When angiograms or other arteriograms are performed or stents are placed, it requires an entry puncture of a large artery. It takes a certain amount of time to securely self-seal. If during that time, there is a spike in blood pressure, it can break the weak seal, and blood will escape creating a blood pocket around the artery. Sometimes the pocket needsto be drained, and sometimes, the puncture wound requires formal suture repair to try to avoid a rebleed. Unfortunately, this problem is not that unusual if the blood pressure significantly spikes close to the time of the procedure.

Ok, I can understand this. Does this happen frequently? It sems awfully scary to me.
 
I'll be happy to take all you guys BP, but, not after a night out with Bill and Hobie!!:)

:foottap: That's when I'm at best.... 172/111. That's awesome! :gun:

Actually Gma, I check myself every Saturday at my grocery store. I've gotten the BP down to (on average) 117/77... The lost 40+/- lbs. have helped. :)
 
When angiograms or other arteriograms are performed or stents are placed, it requires an entry puncture of a large artery. It takes a certain amount of time to securely self-seal. If during that time, there is a spike in blood pressure, it can break the weak seal, and blood will escape creating a blood pocket around the artery. Sometimes the pocket needsto be drained, and sometimes, the puncture wound requires formal suture repair to try to avoid a rebleed. Unfortunately, this problem is not that unusual if the blood pressure significantly spikes close to the time of the procedure.

I lived this a few years ago with my mother. Not many people here knew, cause I kept it relatively quiet.
 
I lived this a few years ago with my mother. Not many people here knew, cause I kept it relatively quiet.

I feel for ya! How did you cope?

I always tend to freak out and assume it is worse than it really is.
 
And if it wasn't for A-1. could the relationship continue in a cordial manner?

****, I think I'm drunk!

I'm sorta there after the crawfish boil, but yeah, it would've been relatively cool between us if not for the A-1.
 
It is good to report JOE IS GOING HOME TODAY!

His stress test results came out satisfactorily. His blood pressure has remained stable. The groin bleed has not extended and will most probably resolve on its own. Yesterday's excruciating pain in the head has returned to being more of a pain in the butt.

As Joe has found out, a hospital may be a nice place to "visit" (when you need it), but you certainly don't want to permanently pitch tent there...............or visit too often. [A message for all of us to take care of ourselves, and to never take our health for granted.]
 
It is good to report JOE IS GOING HOME TODAY!

His stress test results came out satisfactorily. His blood pressure has remained stable. The groin bleed has not extended and will most probably resolve on its own. Yesterday's excruciating pain in the head has returned to being more of a pain in the butt.

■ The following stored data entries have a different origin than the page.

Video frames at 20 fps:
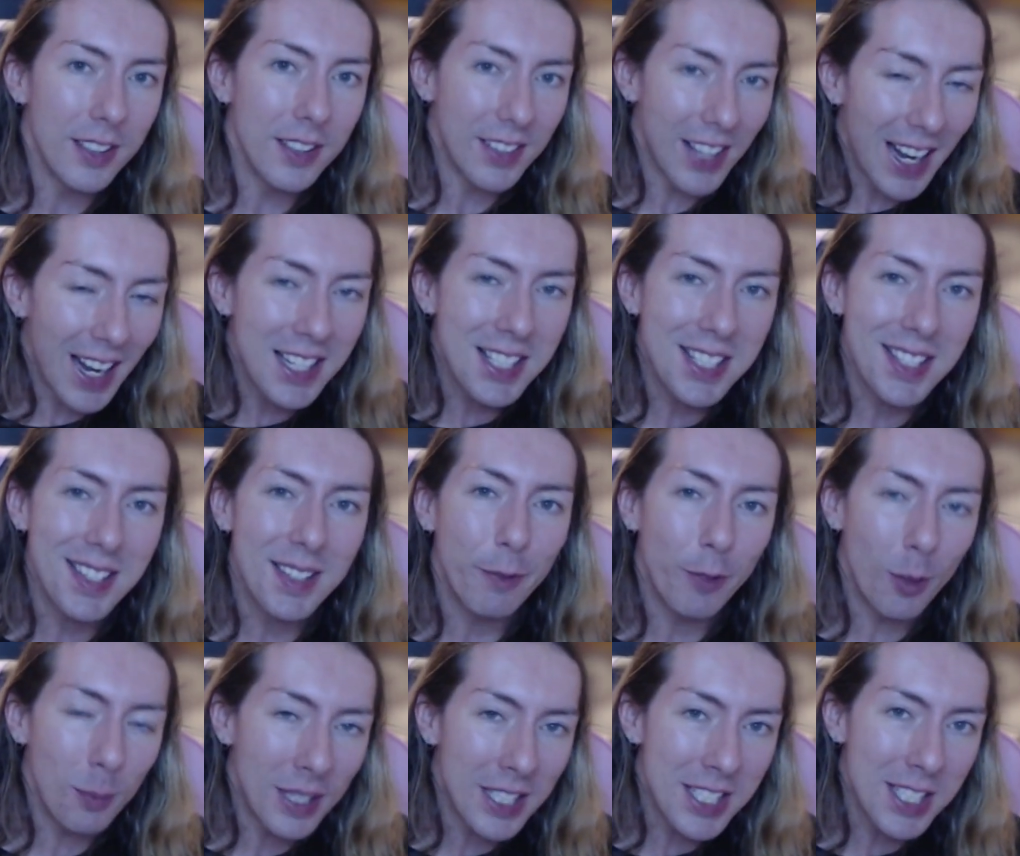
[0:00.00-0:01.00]
That's
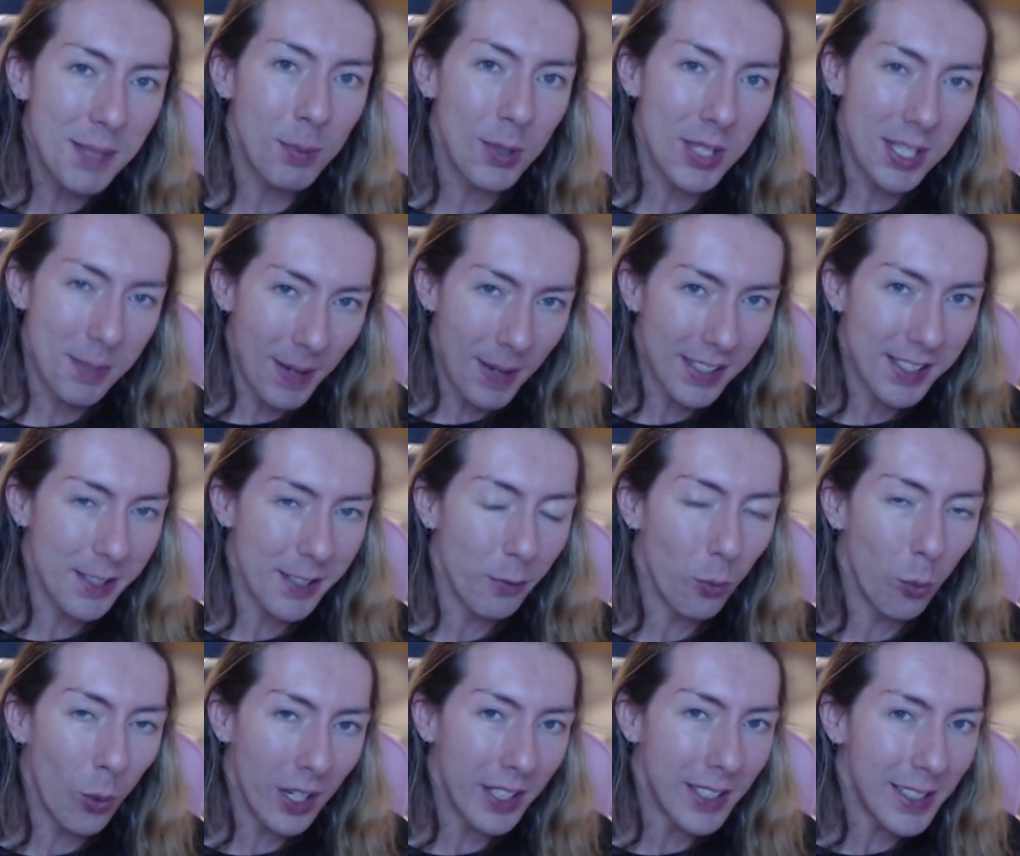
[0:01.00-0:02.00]
from his perspective
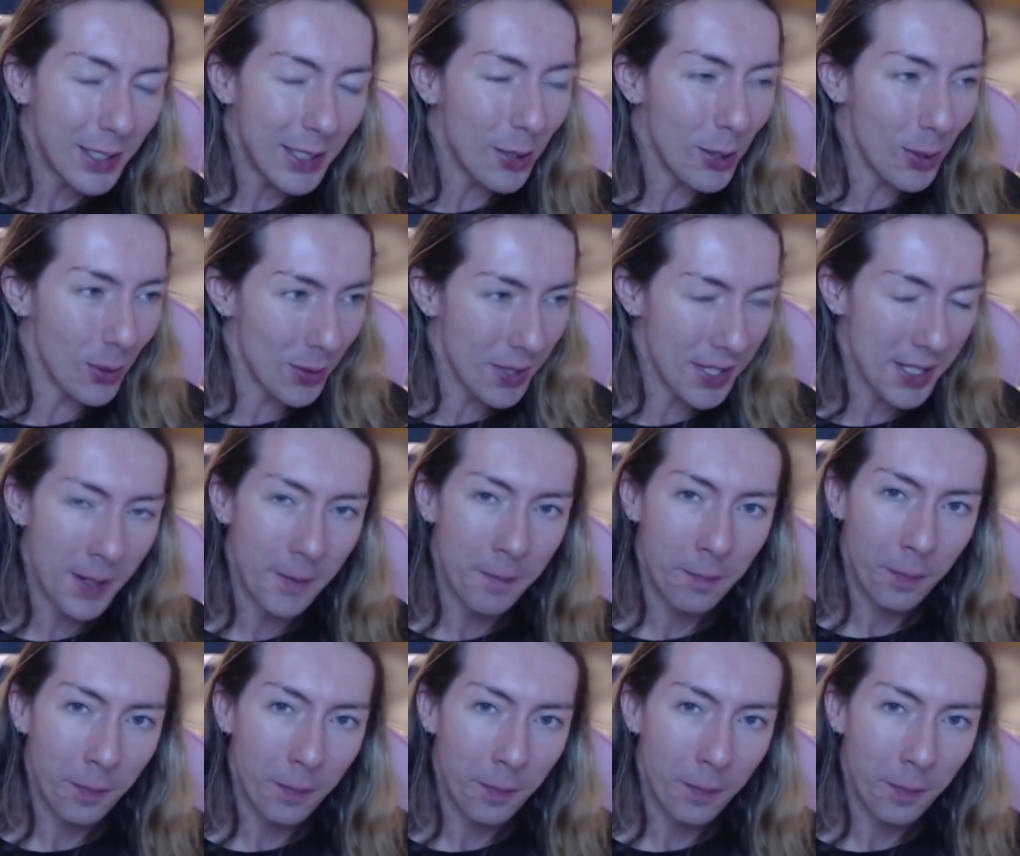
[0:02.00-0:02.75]
what he knows.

As Joe has found out, a hospital may be a nice place to "visit" (when you need it), but you certainly don't want to permanently pitch tent there...............or visit too often. [A message for all of us to take care of ourselves, and to never take our health for granted.]

Yep ... Joe's really paid a price to make us realize we aren't bullet proof ( not that we ever were ) anymore . So if something good comes out of Joe's ordeal , it's that we need to heed the warnings so that way we can all grow old .

Take care Joe .
 
It is good to report JOE IS GOING HOME TODAY!

His stress test results came out satisfactorily. His blood pressure has remained stable. The groin bleed has not extended and will most probably resolve on its own. Yesterday's excruciating pain in the head has returned to being more of a pain in the butt.

As Joe has found out, a hospital may be a nice place to "visit" (when you need it), but you certainly don't want to permanently pitch tent there...............or visit too often. [A message for all of us to take care of ourselves, and to never take our health for granted.]

That is great news! Thanks for all your updates and info.